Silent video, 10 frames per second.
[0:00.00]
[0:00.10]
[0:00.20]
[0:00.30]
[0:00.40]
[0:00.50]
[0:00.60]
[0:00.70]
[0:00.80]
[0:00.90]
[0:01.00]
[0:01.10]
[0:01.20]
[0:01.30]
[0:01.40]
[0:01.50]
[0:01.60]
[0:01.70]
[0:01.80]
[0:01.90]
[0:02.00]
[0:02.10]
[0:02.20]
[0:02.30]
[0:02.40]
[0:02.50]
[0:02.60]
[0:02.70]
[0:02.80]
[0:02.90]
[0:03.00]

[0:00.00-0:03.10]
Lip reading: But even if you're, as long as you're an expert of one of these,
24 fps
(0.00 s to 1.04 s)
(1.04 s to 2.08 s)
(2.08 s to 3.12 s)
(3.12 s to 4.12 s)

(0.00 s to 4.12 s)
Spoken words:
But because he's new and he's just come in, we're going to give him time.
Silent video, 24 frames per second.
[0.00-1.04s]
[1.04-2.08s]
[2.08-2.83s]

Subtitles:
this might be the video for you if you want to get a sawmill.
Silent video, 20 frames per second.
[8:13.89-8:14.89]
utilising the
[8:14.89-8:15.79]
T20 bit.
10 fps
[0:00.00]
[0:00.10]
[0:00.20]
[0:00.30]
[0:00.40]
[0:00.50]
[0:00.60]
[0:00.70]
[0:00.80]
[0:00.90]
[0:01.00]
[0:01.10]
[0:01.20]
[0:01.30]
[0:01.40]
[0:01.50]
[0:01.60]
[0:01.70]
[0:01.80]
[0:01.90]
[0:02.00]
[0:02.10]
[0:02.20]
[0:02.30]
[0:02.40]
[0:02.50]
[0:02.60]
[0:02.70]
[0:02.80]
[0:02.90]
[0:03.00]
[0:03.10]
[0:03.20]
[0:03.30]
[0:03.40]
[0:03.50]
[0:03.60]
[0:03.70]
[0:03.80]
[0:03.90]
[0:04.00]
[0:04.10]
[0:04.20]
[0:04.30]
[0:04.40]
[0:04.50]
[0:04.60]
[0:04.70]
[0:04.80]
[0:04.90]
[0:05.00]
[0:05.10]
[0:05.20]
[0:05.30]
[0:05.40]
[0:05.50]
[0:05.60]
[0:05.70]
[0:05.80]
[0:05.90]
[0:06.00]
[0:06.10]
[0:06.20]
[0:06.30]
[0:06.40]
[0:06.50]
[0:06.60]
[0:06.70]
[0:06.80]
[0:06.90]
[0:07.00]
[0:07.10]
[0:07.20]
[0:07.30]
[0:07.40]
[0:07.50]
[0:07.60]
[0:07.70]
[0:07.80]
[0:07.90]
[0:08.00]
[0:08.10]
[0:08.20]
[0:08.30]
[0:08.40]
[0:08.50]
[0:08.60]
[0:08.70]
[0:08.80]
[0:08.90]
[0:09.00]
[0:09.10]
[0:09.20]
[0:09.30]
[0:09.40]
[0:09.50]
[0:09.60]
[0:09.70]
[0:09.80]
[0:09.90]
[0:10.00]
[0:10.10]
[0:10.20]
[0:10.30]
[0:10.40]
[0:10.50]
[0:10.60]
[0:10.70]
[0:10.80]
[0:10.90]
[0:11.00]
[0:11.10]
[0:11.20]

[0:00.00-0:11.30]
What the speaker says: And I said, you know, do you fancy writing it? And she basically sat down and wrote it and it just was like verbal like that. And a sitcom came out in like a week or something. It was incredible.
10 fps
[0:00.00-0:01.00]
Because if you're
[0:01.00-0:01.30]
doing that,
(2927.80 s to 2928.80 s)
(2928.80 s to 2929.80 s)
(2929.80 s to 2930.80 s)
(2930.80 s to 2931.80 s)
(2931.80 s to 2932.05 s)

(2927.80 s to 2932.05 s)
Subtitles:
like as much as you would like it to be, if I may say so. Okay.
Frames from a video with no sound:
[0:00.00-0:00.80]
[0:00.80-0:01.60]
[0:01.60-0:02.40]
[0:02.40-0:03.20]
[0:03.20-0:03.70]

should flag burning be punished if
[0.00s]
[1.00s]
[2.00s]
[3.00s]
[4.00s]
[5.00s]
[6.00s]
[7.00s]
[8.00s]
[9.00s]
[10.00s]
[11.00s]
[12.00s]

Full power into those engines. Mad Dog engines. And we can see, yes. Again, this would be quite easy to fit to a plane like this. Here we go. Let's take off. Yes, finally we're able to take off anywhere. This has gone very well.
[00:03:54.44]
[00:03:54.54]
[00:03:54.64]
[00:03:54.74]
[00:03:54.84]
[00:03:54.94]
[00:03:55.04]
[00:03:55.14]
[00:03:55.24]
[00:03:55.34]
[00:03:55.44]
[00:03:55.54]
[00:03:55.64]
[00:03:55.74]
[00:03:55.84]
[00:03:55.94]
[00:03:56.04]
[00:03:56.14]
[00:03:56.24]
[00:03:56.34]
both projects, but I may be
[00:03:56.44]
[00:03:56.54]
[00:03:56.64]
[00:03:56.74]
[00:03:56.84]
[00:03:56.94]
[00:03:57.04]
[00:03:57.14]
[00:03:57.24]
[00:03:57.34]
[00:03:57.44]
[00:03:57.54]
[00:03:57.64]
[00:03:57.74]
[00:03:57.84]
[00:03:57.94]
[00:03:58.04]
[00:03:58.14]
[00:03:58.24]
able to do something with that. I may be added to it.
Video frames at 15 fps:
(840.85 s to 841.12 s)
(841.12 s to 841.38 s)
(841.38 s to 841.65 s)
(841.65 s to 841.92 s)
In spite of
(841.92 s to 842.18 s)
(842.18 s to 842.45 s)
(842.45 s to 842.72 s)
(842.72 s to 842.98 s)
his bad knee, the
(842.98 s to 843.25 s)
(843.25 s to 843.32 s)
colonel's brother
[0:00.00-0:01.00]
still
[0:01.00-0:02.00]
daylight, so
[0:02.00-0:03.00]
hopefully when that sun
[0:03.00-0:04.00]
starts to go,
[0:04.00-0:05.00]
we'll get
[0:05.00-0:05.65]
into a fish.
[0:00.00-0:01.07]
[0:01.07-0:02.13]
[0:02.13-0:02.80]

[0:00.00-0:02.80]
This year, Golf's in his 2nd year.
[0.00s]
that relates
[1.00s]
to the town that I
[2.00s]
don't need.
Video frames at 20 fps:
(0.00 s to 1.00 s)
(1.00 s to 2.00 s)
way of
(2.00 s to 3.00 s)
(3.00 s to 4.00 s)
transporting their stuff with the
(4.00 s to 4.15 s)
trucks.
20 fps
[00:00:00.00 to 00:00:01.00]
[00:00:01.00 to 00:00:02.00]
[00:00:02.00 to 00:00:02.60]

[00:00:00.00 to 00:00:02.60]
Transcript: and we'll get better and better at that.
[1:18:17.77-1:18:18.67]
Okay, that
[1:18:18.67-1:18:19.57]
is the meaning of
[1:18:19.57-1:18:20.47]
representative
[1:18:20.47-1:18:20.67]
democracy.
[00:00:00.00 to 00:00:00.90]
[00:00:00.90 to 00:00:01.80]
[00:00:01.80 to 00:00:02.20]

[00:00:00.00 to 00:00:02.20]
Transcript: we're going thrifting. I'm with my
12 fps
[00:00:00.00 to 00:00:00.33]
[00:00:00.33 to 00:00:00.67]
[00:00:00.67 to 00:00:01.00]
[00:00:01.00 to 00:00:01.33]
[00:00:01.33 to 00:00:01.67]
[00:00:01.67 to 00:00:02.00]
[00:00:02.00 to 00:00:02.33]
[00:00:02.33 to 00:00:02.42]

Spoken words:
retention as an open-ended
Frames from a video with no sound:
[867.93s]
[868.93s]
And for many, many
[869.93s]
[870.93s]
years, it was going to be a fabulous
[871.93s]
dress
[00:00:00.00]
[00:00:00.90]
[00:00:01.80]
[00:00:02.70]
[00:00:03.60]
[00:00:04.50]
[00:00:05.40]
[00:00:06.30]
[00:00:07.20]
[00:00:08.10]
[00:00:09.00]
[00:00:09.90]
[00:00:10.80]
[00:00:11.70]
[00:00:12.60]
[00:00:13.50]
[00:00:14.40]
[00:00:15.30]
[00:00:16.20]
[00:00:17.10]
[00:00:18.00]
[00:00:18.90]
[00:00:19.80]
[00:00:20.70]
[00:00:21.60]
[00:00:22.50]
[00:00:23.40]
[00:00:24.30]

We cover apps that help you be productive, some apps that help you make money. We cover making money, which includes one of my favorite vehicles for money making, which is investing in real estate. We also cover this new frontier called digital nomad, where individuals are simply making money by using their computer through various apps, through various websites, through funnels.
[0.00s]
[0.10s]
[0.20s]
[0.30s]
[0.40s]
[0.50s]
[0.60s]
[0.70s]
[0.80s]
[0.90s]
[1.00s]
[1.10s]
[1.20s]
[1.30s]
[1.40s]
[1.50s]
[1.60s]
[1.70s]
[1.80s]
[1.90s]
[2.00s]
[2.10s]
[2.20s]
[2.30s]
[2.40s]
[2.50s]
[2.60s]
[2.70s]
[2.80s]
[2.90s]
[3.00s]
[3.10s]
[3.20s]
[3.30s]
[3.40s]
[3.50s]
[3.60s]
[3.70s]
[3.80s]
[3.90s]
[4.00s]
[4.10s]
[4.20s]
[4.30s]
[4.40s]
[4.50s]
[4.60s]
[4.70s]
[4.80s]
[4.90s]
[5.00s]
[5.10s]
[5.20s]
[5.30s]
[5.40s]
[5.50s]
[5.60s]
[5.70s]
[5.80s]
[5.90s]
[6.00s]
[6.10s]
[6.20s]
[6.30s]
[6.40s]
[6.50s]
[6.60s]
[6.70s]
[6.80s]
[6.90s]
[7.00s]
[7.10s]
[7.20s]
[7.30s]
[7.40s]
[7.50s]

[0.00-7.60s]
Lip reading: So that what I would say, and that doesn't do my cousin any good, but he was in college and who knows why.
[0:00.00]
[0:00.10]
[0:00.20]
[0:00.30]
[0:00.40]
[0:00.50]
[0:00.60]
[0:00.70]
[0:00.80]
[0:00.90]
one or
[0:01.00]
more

───

**What you need to do**
Please return every line from the one that contains "[00:00:07.20]" through the end of the entries, exactly, leaving out all others.

**Finished exercise**
[00:00:07.20]
[00:00:08.10]
[00:00:09.00]
[00:00:09.90]
[00:00:10.80]
[00:00:11.70]
[00:00:12.60]
[00:00:13.50]
[00:00:14.40]
[00:00:15.30]
[00:00:16.20]
[00:00:17.10]
[00:00:18.00]
[00:00:18.90]
[00:00:19.80]
[00:00:20.70]
[00:00:21.60]
[00:00:22.50]
[00:00:23.40]
[00:00:24.30]

We cover apps that help you be productive, some apps that help you make money. We cover making money, which includes one of my favorite vehicles for money making, which is investing in real estate. We also cover this new frontier called digital nomad, where individuals are simply making money by using their computer through various apps, through various websites, through funnels.
[0.00s]
[0.10s]
[0.20s]
[0.30s]
[0.40s]
[0.50s]
[0.60s]
[0.70s]
[0.80s]
[0.90s]
[1.00s]
[1.10s]
[1.20s]
[1.30s]
[1.40s]
[1.50s]
[1.60s]
[1.70s]
[1.80s]
[1.90s]
[2.00s]
[2.10s]
[2.20s]
[2.30s]
[2.40s]
[2.50s]
[2.60s]
[2.70s]
[2.80s]
[2.90s]
[3.00s]
[3.10s]
[3.20s]
[3.30s]
[3.40s]
[3.50s]
[3.60s]
[3.70s]
[3.80s]
[3.90s]
[4.00s]
[4.10s]
[4.20s]
[4.30s]
[4.40s]
[4.50s]
[4.60s]
[4.70s]
[4.80s]
[4.90s]
[5.00s]
[5.10s]
[5.20s]
[5.30s]
[5.40s]
[5.50s]
[5.60s]
[5.70s]
[5.80s]
[5.90s]
[6.00s]
[6.10s]
[6.20s]
[6.30s]
[6.40s]
[6.50s]
[6.60s]
[6.70s]
[6.80s]
[6.90s]
[7.00s]
[7.10s]
[7.20s]
[7.30s]
[7.40s]
[7.50s]

[0.00-7.60s]
Lip reading: So that what I would say, and that doesn't do my cousin any good, but he was in college and who knows why.
[0:00.00]
[0:00.10]
[0:00.20]
[0:00.30]
[0:00.40]
[0:00.50]
[0:00.60]
[0:00.70]
[0:00.80]
[0:00.90]
one or
[0:01.00]
more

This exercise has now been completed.